Tuesday, March 18, 2014

This recipe has become a staple of mine. I haven't made my own enchilada sauce yet, so I can't speak to the taste of that, but I can tell you that my carnivore fiance looooves this recipe. It's so easy (especially if you are lazy and used canned sauce like me) and the big batch of quinoa/kale/mushrooms keeps well in the fridge to either eat on its own, as a side dish, or to make another batch of enchiladas later in the week. I found it on the website Food52.com. I hope you enjoy!



Homemade Enchilada Sauce

1 tablespoon olive oil
1 cup onion, diced
2 cloves garlic, minced
1/2 tablespoon chili powder
1 teaspoon ground cumin
1 teaspoon fresh oregano (or 1/2 tsp dried)
1 14 oz can diced tomatoes (I like the Fire Roasted diced tomatoes from Muir Glen)
1 teaspoon maple syrup
1/3 cup water (or as needed)
sea salt to taste

Kale, Mushroom, and Quinoa Enchiladas

2 cloves garlic, minced
1 small yellow onion, chopped
3/4 pounds baby bella or button mushrooms, chopped
1/2 cup diced green chilis
3 cups kale, chopped
1/2 teaspoon ground cumin
1/4 teaspoon sea salt (or to taste)
1 1/2 cup cooked black beans
1 1/2 cup cooked quinoa
10 6-inch whole wheat or corn tortillas
1/2 cup chopped cilantro

To make the enchilada sauce, heat olive oil in a medium skillet or pot. Sautee onion for three minutes. Add garlic and continue cooking for another five minutes, or until onions are translucent.

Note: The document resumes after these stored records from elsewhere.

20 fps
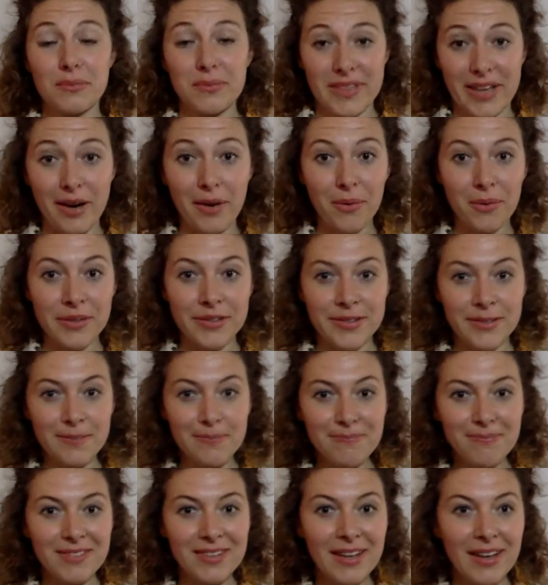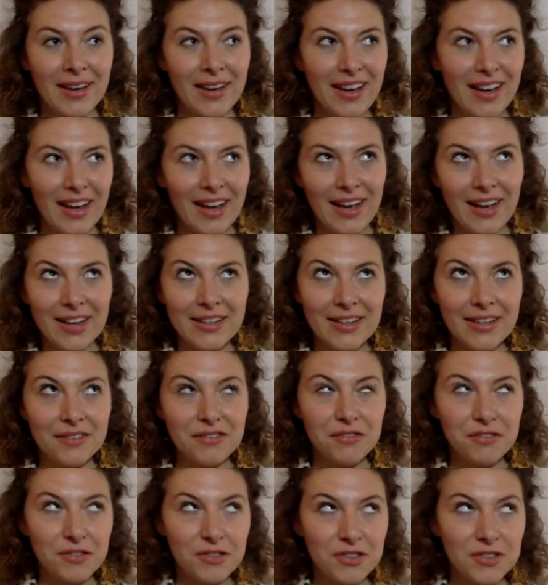Taoism, and I
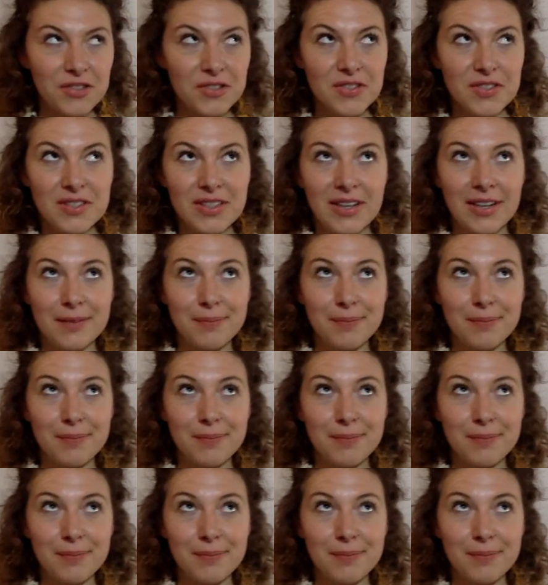first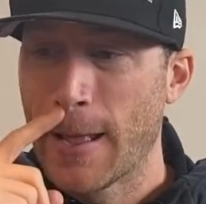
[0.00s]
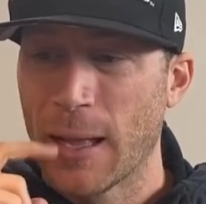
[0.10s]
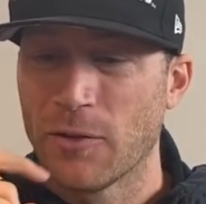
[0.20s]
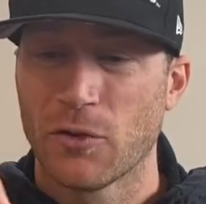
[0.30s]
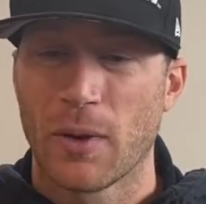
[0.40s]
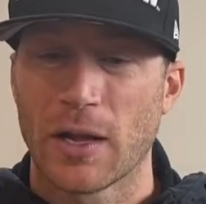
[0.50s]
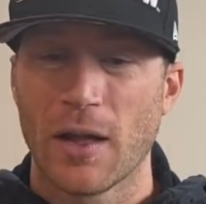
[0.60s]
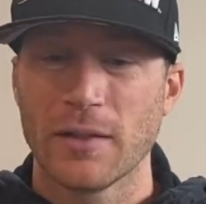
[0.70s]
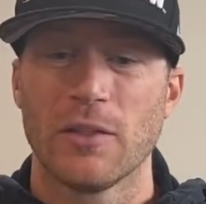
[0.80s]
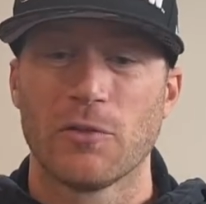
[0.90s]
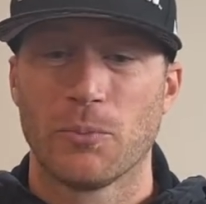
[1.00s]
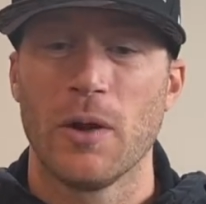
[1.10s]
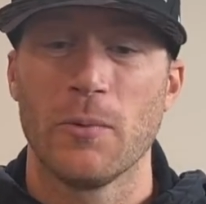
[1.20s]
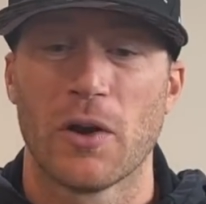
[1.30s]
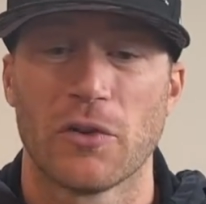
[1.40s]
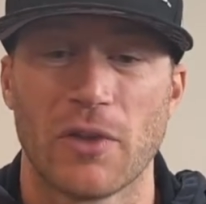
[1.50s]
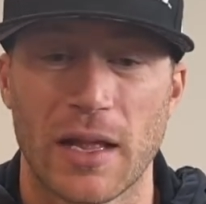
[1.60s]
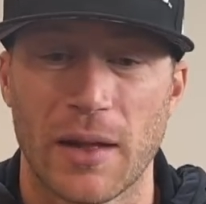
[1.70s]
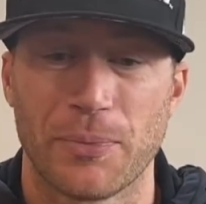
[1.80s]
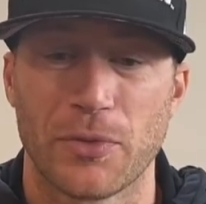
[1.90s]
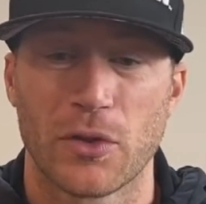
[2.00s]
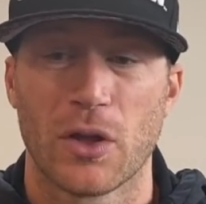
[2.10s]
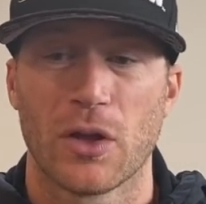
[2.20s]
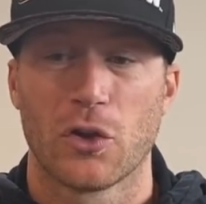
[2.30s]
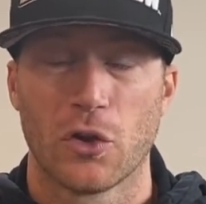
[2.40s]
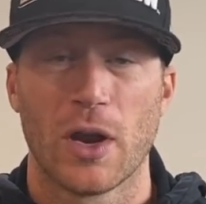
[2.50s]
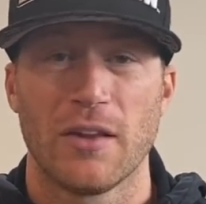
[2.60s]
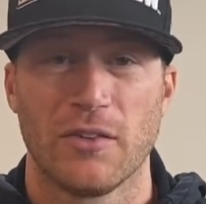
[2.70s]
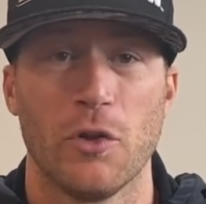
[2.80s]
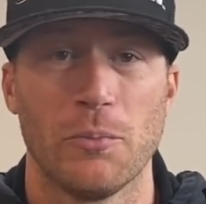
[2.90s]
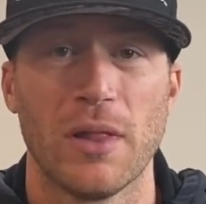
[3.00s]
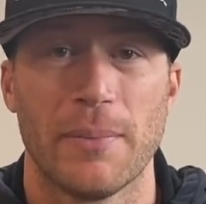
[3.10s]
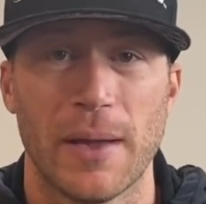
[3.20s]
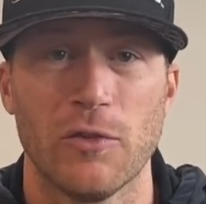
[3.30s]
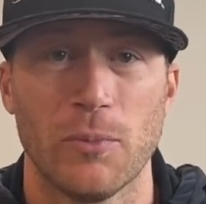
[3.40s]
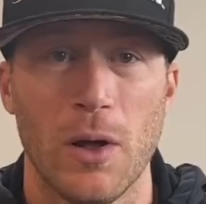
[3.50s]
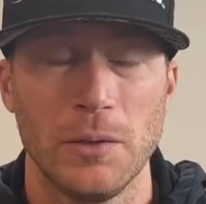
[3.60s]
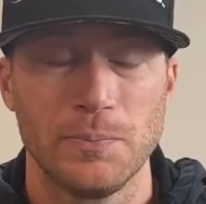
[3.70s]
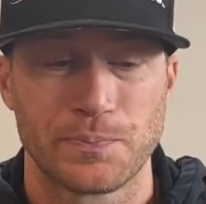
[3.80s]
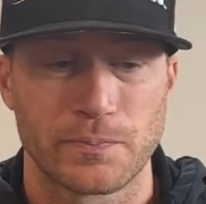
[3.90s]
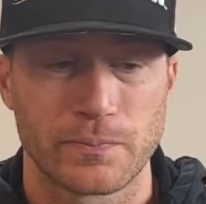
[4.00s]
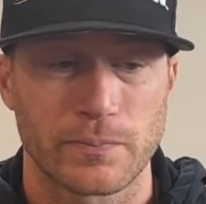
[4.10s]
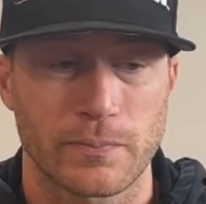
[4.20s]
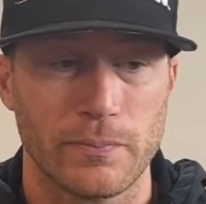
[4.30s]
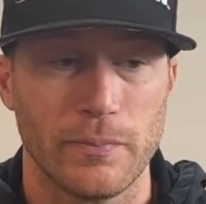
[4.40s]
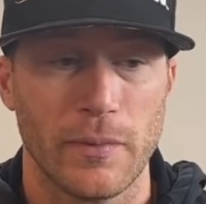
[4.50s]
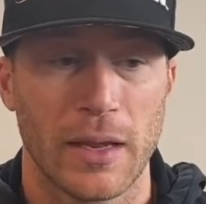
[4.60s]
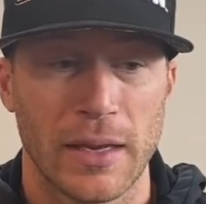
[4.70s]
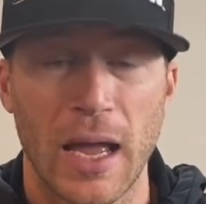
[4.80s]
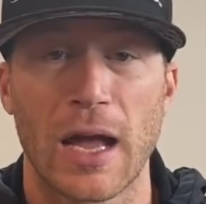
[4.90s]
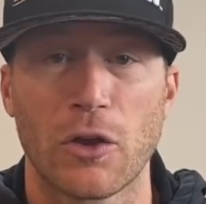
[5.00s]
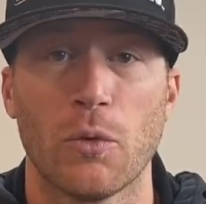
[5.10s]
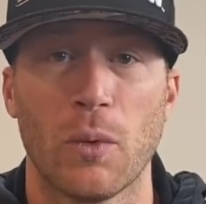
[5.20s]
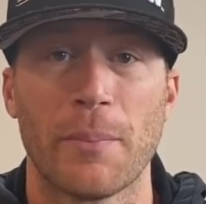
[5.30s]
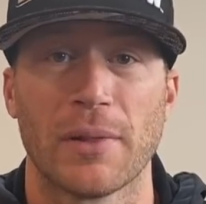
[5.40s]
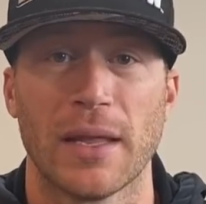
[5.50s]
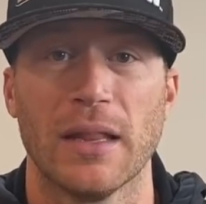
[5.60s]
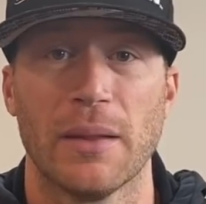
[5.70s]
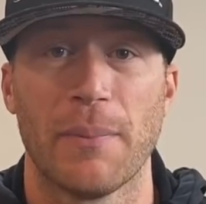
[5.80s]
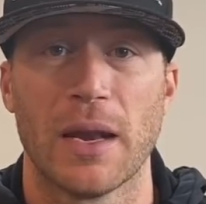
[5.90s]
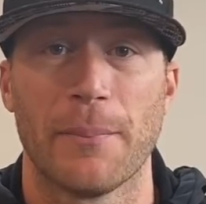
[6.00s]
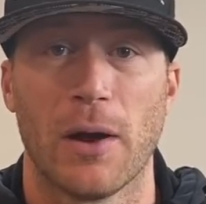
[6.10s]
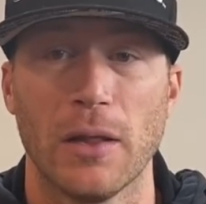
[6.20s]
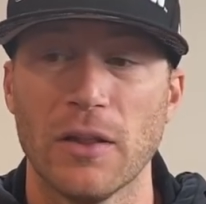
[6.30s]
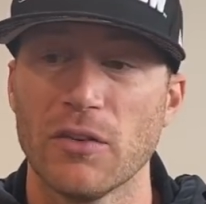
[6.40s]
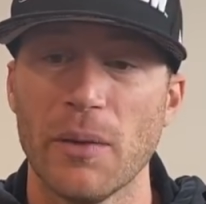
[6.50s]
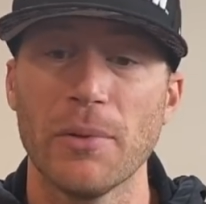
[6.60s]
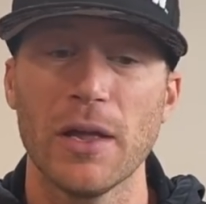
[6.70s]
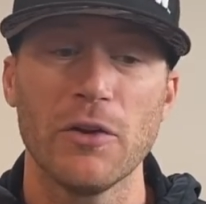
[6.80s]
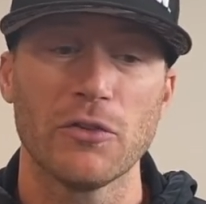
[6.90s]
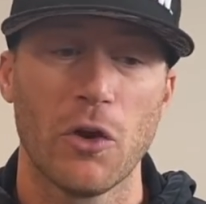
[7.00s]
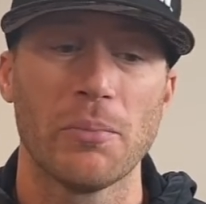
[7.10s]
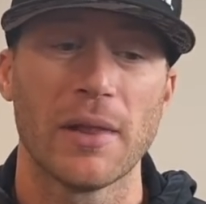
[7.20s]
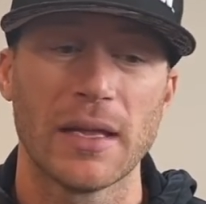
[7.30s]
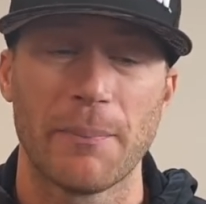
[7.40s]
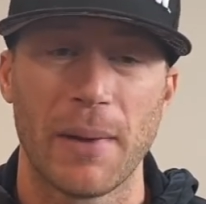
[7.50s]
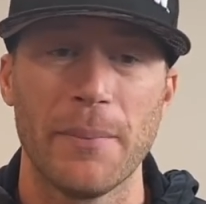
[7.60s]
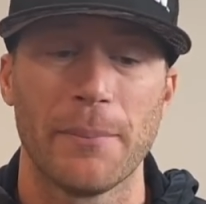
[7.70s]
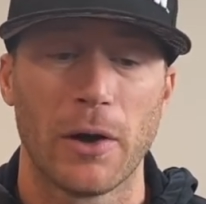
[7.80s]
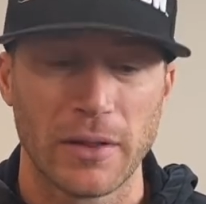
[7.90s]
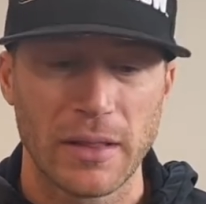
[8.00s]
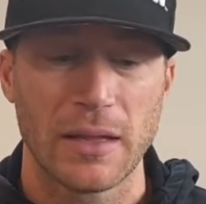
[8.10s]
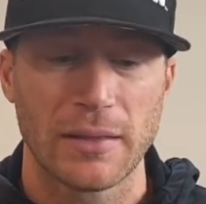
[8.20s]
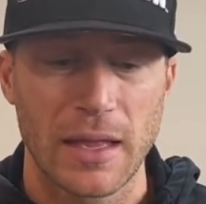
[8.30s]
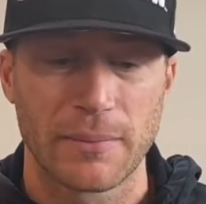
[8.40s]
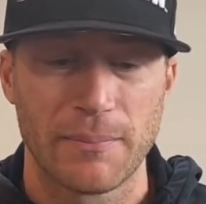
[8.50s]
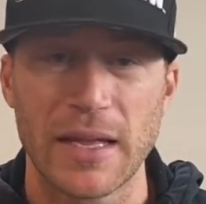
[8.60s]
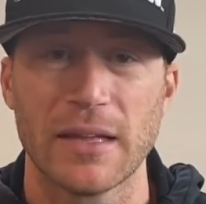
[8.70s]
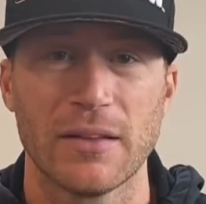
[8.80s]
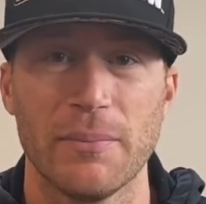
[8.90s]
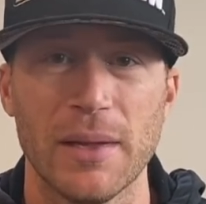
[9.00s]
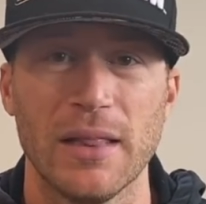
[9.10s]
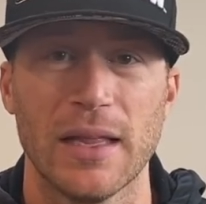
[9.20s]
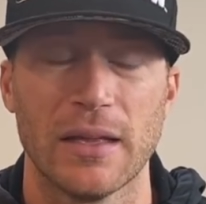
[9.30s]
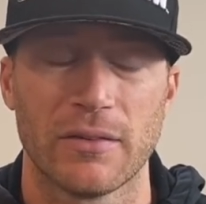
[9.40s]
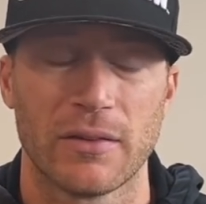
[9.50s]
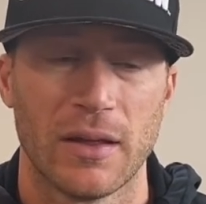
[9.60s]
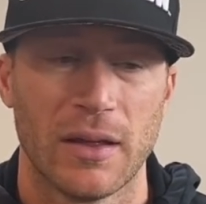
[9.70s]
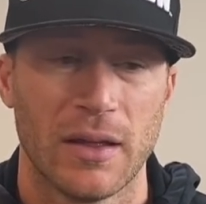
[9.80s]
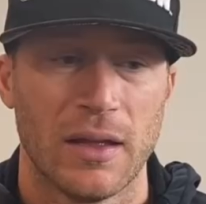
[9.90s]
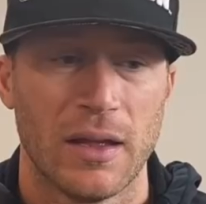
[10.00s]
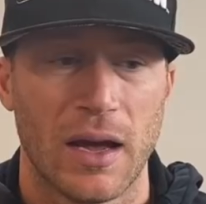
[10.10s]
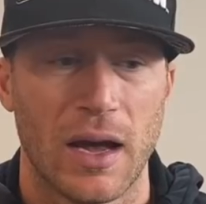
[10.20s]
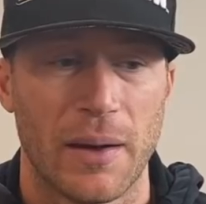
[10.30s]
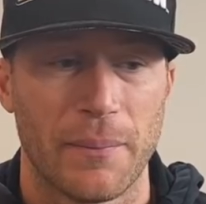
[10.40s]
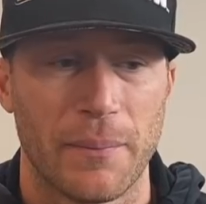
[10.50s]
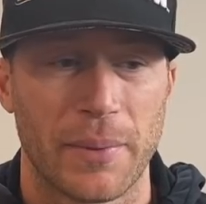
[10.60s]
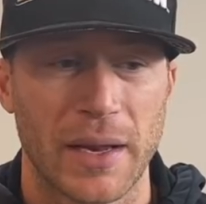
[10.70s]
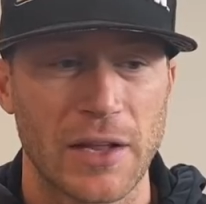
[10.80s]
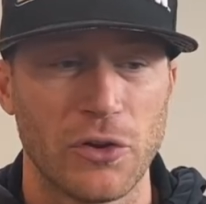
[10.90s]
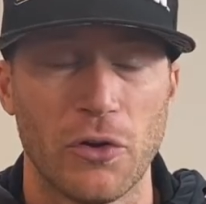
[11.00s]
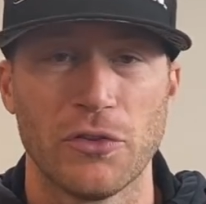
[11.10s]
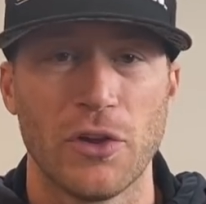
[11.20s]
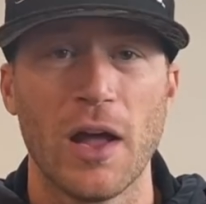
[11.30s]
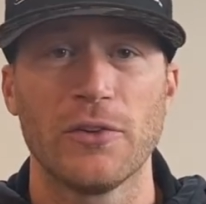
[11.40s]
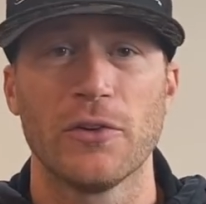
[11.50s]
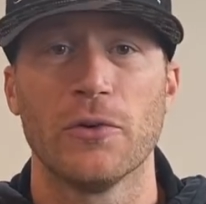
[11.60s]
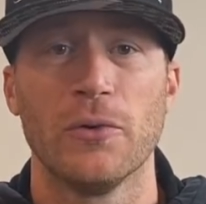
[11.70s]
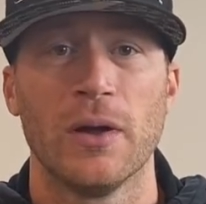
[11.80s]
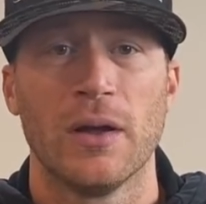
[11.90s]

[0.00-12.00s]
and so I got to this point where I was like, could I still play baseball? Yeah, I could have went and played independent ball. And some players go play independent ball and then they, they make it to the big leagues. Um, but I chose not to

Add the chili powder, cumin, organo, tomatoes, and maple syrup. Add sea salt to taste.

Transfer sauce to a blender or food processor, and blend till it's smooth. Add water to adjust the consistency as you wish. Set sauce aside till you're ready to use.

Preheat oven to 350 degrees.

In a large pot over medium heat, heat 1 tbsp olive oil. Sautee onion and garlic till onion is translucent. Add mushrooms and cook until liquid has been released and evaporated.

Add the chilis to the pot and give them a stir. Add the kale and allow it to wilt slightly. Add the cumin, sea salt, black beans and quinoa, and continue heating the mixture until it's completely warm and well mixed.

In the bottom of a casserole dish, spread a thin layer of the enchilada sauce. Place about a quarter cup mushroom and quinoa mixture in the center of a tortilla. Roll the tortilla up and place it into the dish. Repeat with the remaining tortillas. Cover them all with a layer of enchilada sauce and bake for 25 minutes. Top the enchiladas with chopped cilantro.


Here is a photo of how mine turned out!

  
  Member Comments About This Blog Post:

GINNABOOTS 3/18/2014 4:44PM

    Looks amazing, that is what's for dinner tonight. Can't wait to try it. Thank you for taking the time to post.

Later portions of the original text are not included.